Zemel testified that when he went to the meeting with Mun and her attorney to discuss the sale of the business, Jung was there and said he was “representing” her and looking out for her interests. Zemel told Mun’s attorney that he would sell the store for $35,000, since he had already given Jung $10,000, leaving a net of $25,000. Jung said he thought that was too much and offered his opinion that $8,000 would be a fair price.

Zemel further testified that Jung telephoned him at home in February of 1985 and accused him of harassing Mun and of violating the Sherman Antitrust Act.

According to Zemel, in April 1986 Jung asked Zemel for $9,000 in exchange for his permission to transfer the lease to Mun. At that time the sales price had been negotiated to $22,500 and Mun’s attorney had drawn up a contract with that amount. Zemel told Jung that if he gave him $9,000 he would end up with only $3,500 because of the previous $10,000 he had paid Jung to renew the lease.

Mun testified that although she signed the agreement that Zemel prepared she does not understand English. Her husband does, however, and he reviewed it.

At the close of the evidence the court ruled in favor of Jung, granting him possession of the premises. The court stated that “Mr. Zemel apparently viewed himself as operating the business and managing one of the cleaning establishments. That’s what I ruled. He had a lease with the landlord, which was technical documents [sic], and I never did ask whatever he thought he was doing with Ms. Mun or any of the private people. *** [He entered into a sublease] and he never asked for consent until now. That’s a violation of the terms of the lease.”

Opinion

The ultimate issue in this forcible entry and detainer action is who is entitled to possession of the leased premises. Jung, the owner of *196the building and lessor, bases his right to possession on the failure of his lessee, Zemel, to obtain his prior written consent before allowing Mun to occupy the premises. Zemel counters that he was not required to obtain Jung’s approval of Mun because she was not a subtenant. Further, he maintains that Jung had no objection to Mun’s tenancy and waived any objection to her by urging Zemel to sell the business to Mun. Since the law requires that a landlord may not withhold consent unreasonably, Jung’s conduct was an improper restraint on the transfer of the leasehold.

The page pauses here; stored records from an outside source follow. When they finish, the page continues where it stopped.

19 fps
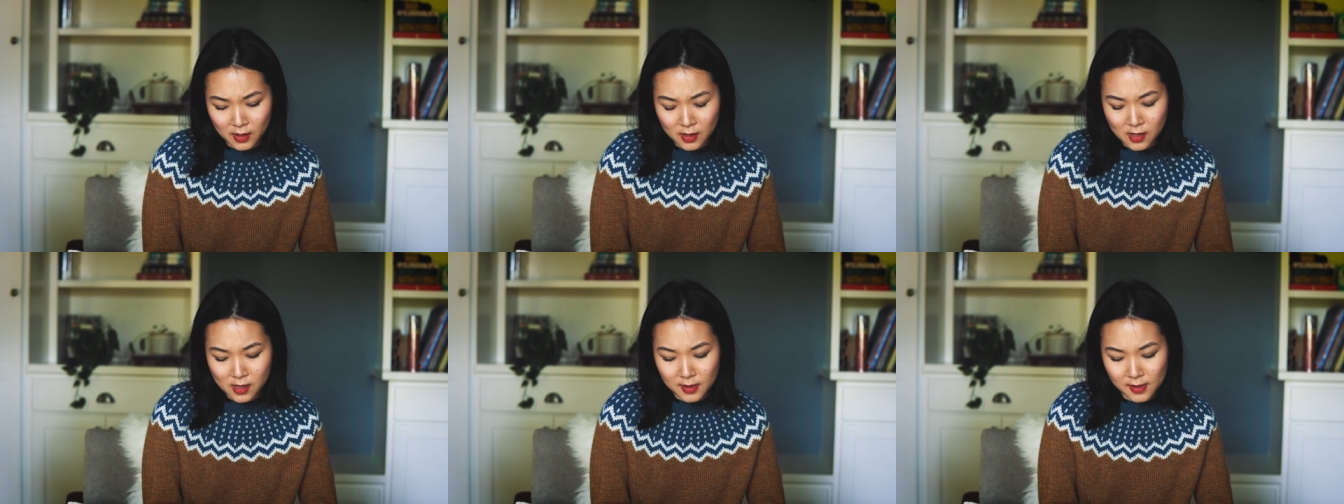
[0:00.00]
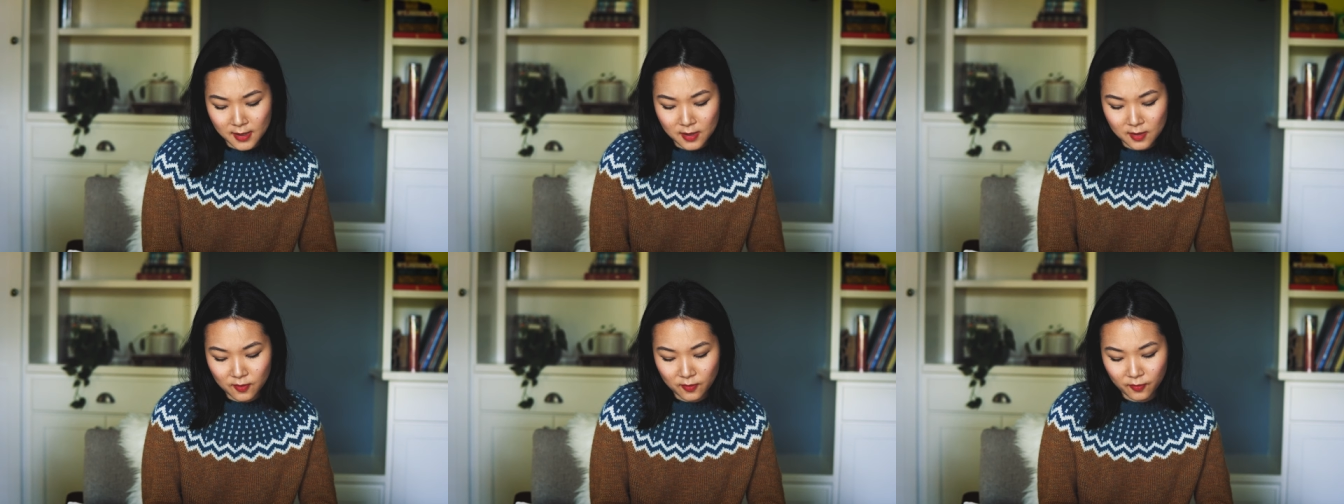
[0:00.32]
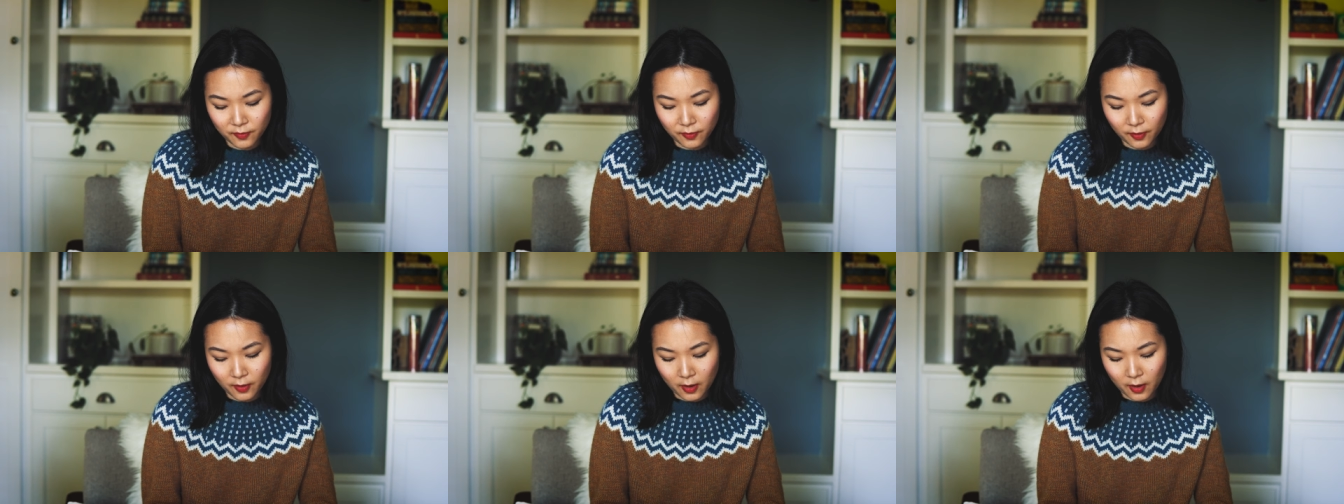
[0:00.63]
this is
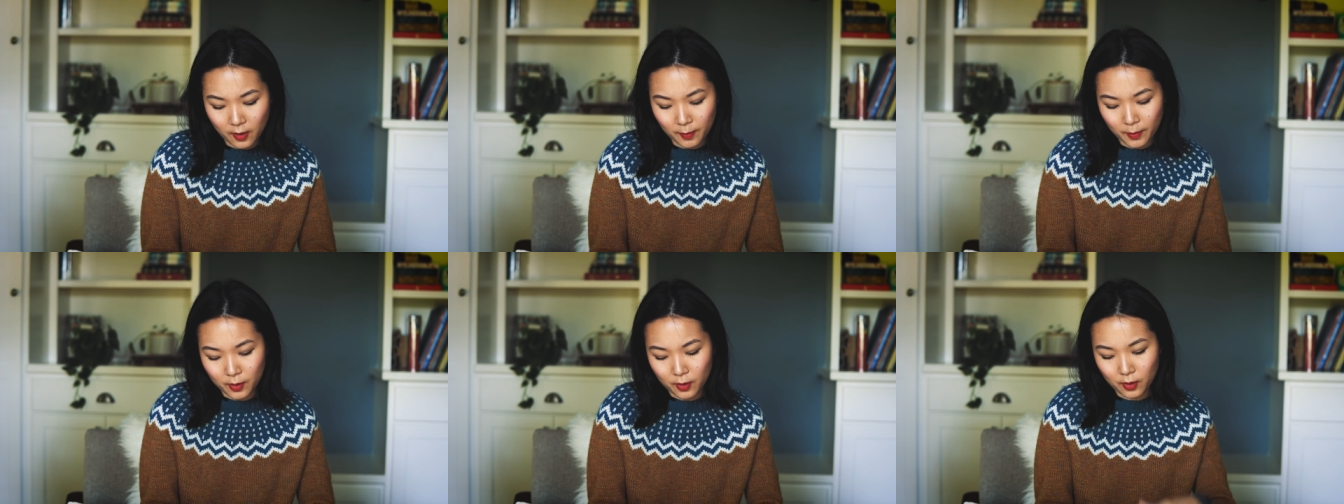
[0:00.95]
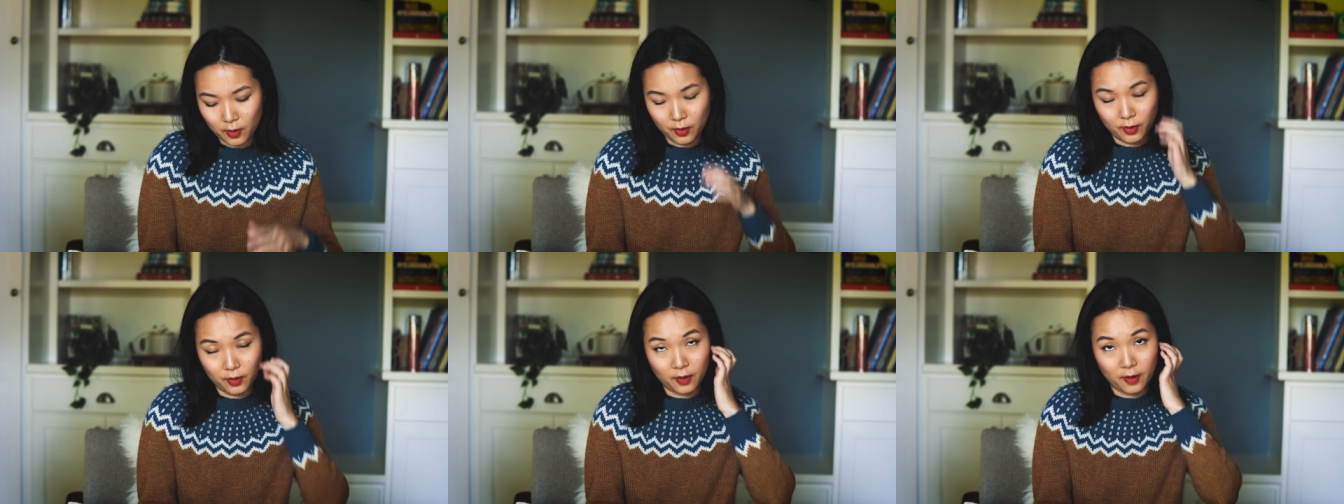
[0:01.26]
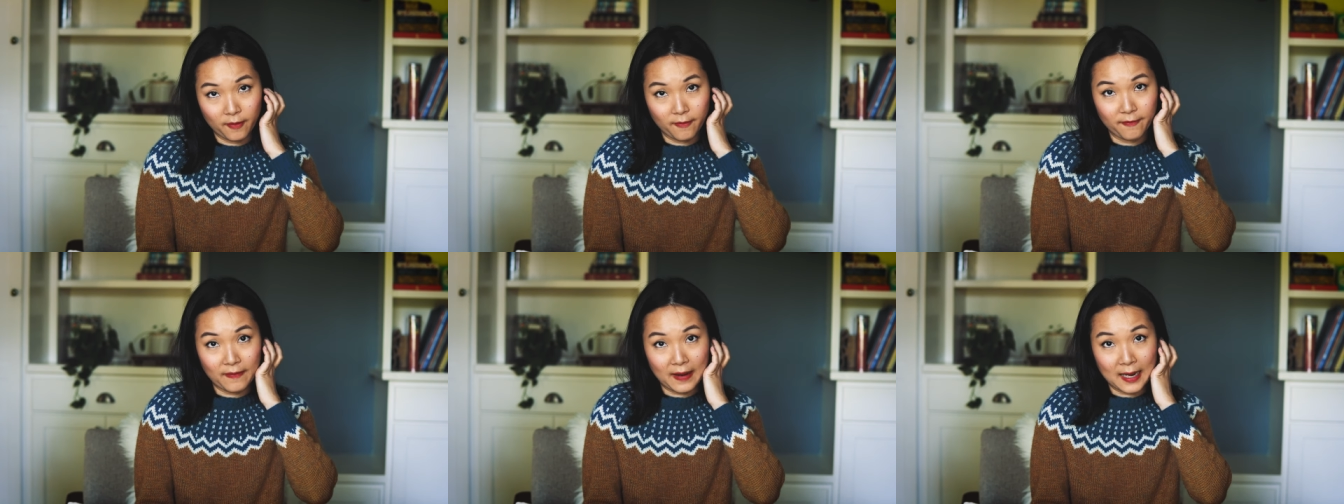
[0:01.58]
from
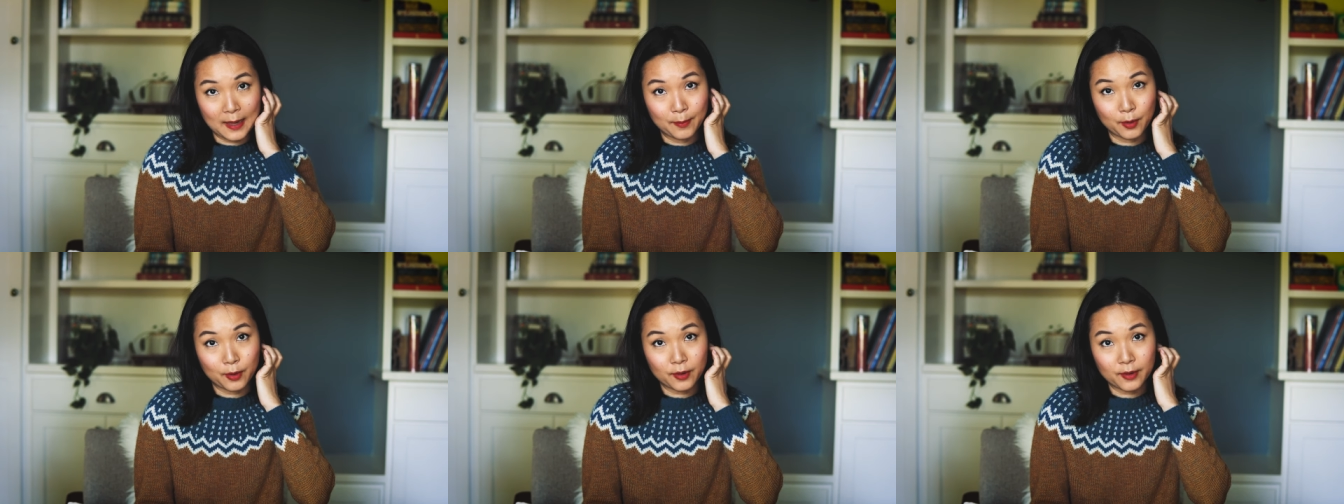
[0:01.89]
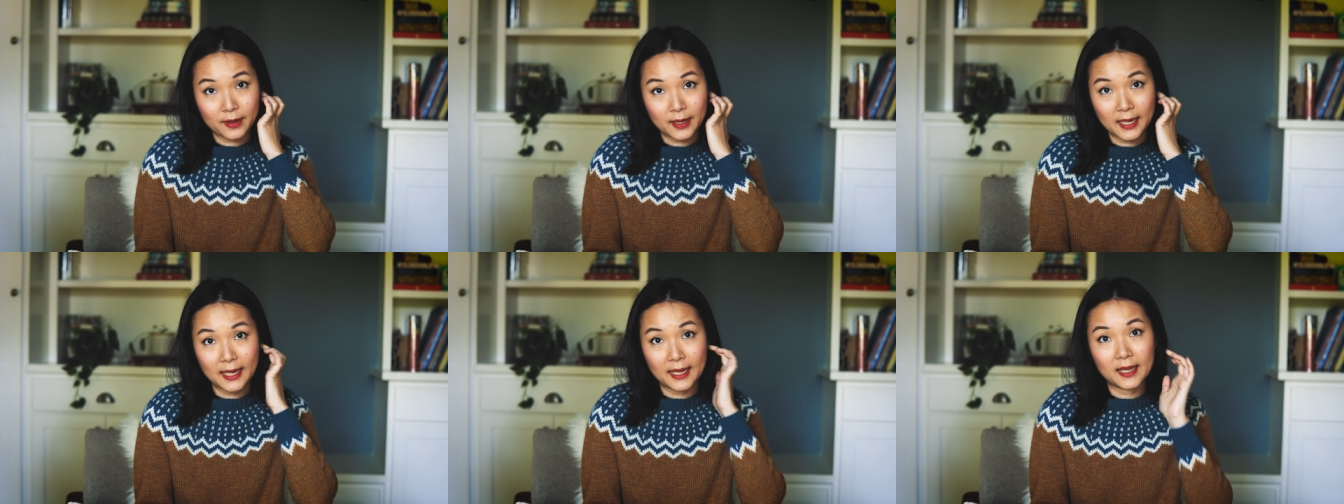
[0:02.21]
her Fiber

Zemel initially asks this court to reverse the trial court’s finding that his agreement with Mun constituted a sublease. He does not argue that the determination is against the manifest weight of the evidence, but instead argues that the trial court’s construction of the agreement was erroneous as a matter of law. Additionally, he contends that the trial court was unduly influenced by a preliminary injunction order issued by a different judge in a separate, preliminary injunction action, which found the agreement in question to be a sublease.

While we acknowledge that Zemel retained certain indicia of control over the leased premises, and that he may not have intended to create a sublease, we also note that in substance the agreement could be construed as one. However, because we believe that the dispositive issue in this case is whether Jung waived the landlord consent provision, we will assume that the agreement between Zemel and Mun is a true sublease.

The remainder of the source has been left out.